Set down every record below exactly as it stands, leaving out the pictures.

Excerpts from a dataset
══════════════════════════════
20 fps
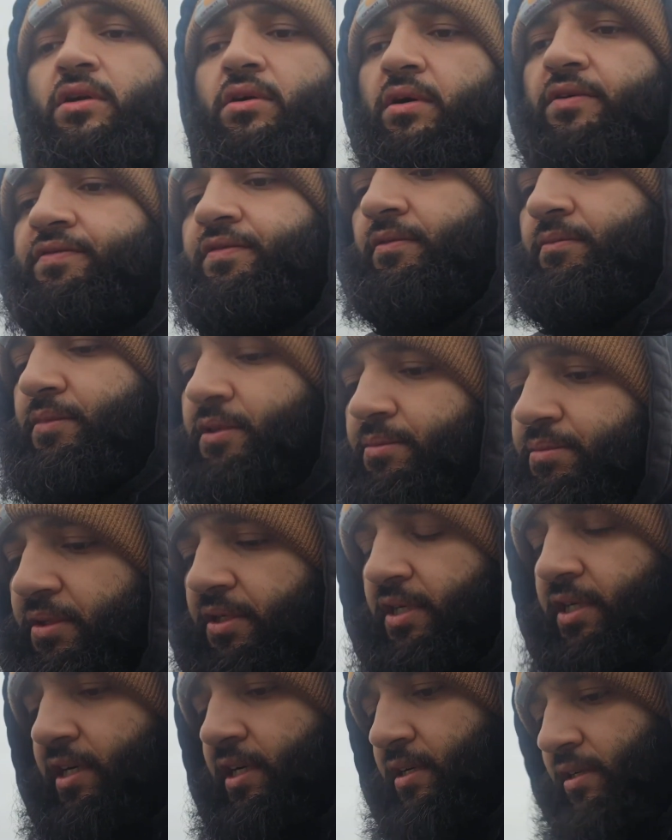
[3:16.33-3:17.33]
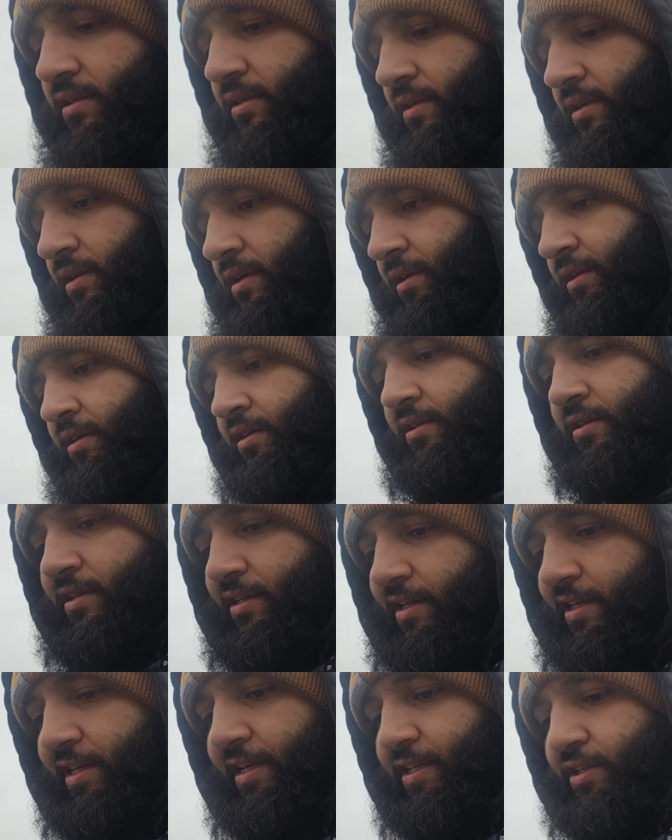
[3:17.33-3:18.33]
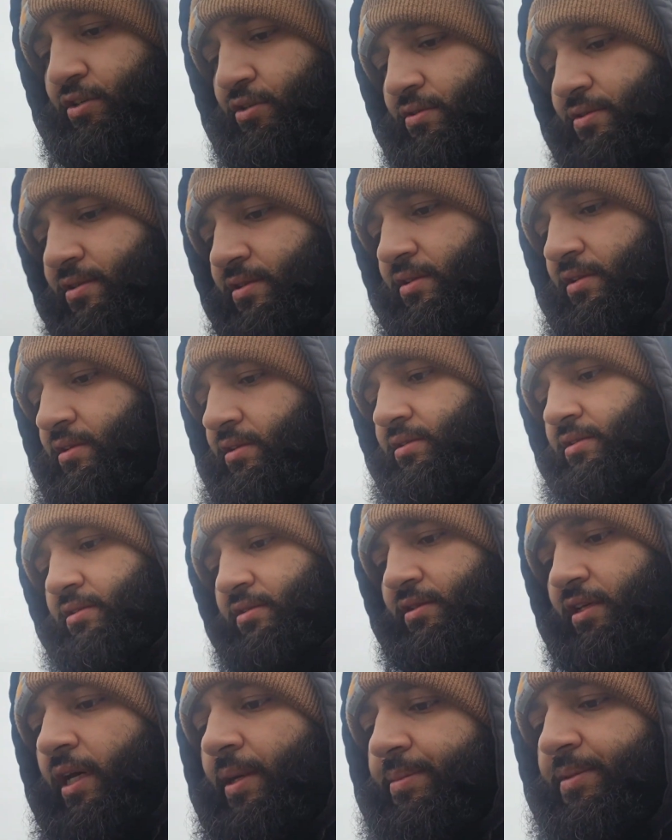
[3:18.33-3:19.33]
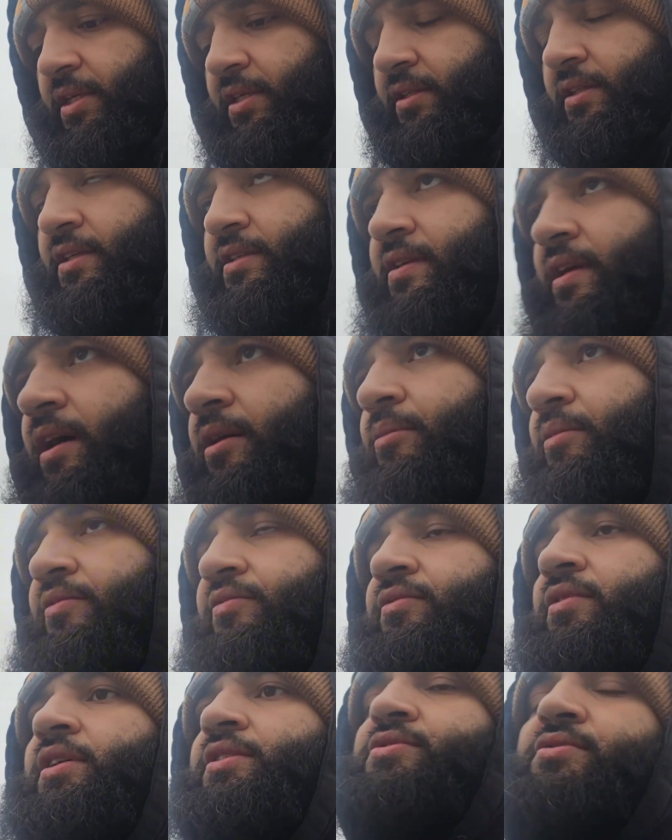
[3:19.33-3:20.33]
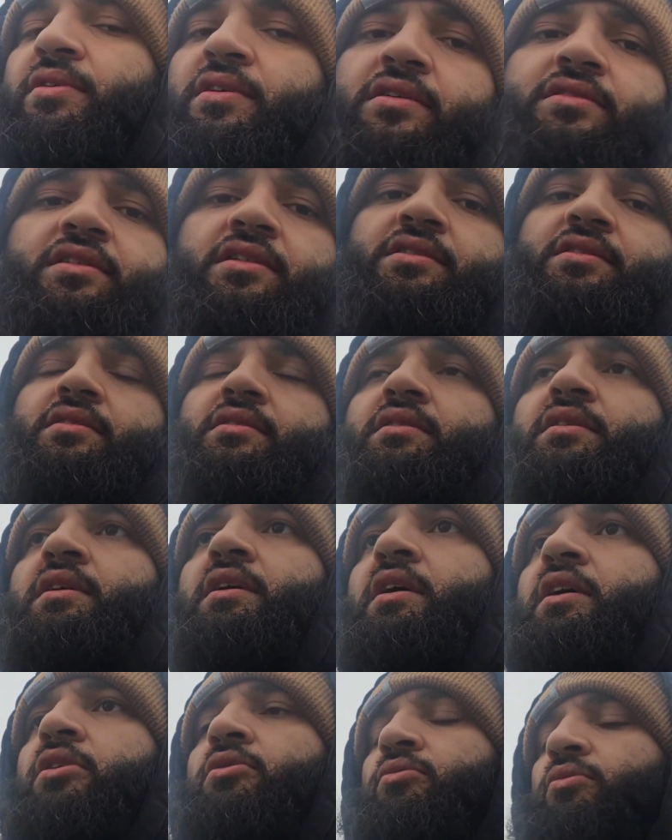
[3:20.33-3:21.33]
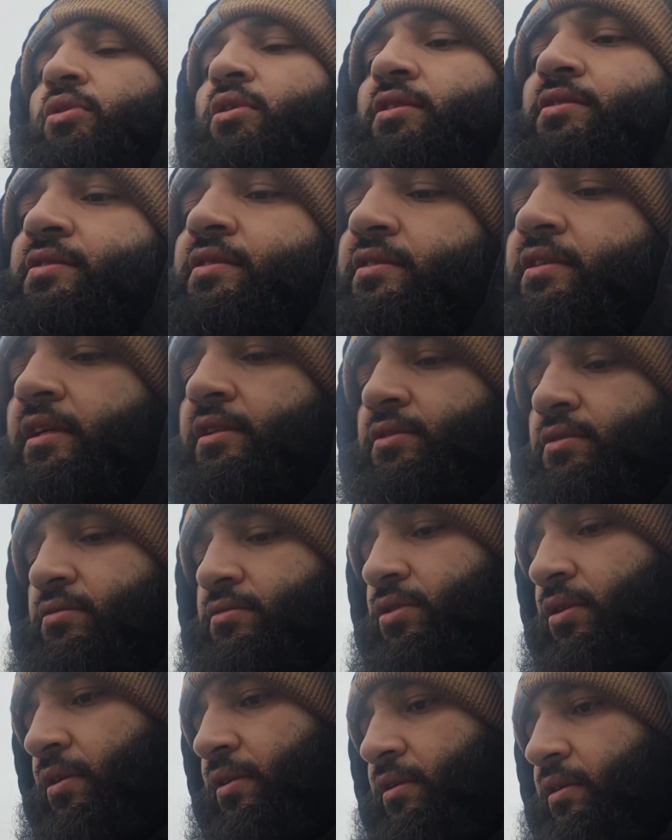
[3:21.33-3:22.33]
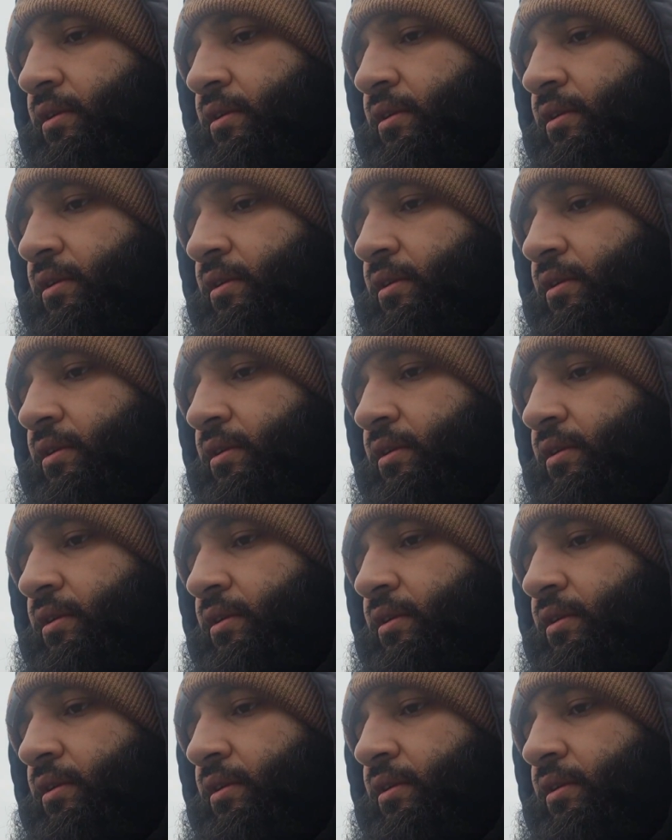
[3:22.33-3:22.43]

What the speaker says: off on me, but I gotta get used to emptying this out before I start these walks, because I do talk a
══════════════════════════════
◆ **Your response**:
20 fps
[3:16.33-3:17.33]
[3:17.33-3:18.33]
[3:18.33-3:19.33]
[3:19.33-3:20.33]
[3:20.33-3:21.33]
[3:21.33-3:22.33]
[3:22.33-3:22.43]

What the speaker says: off on me, but I gotta get used to emptying this out before I start these walks, because I do talk a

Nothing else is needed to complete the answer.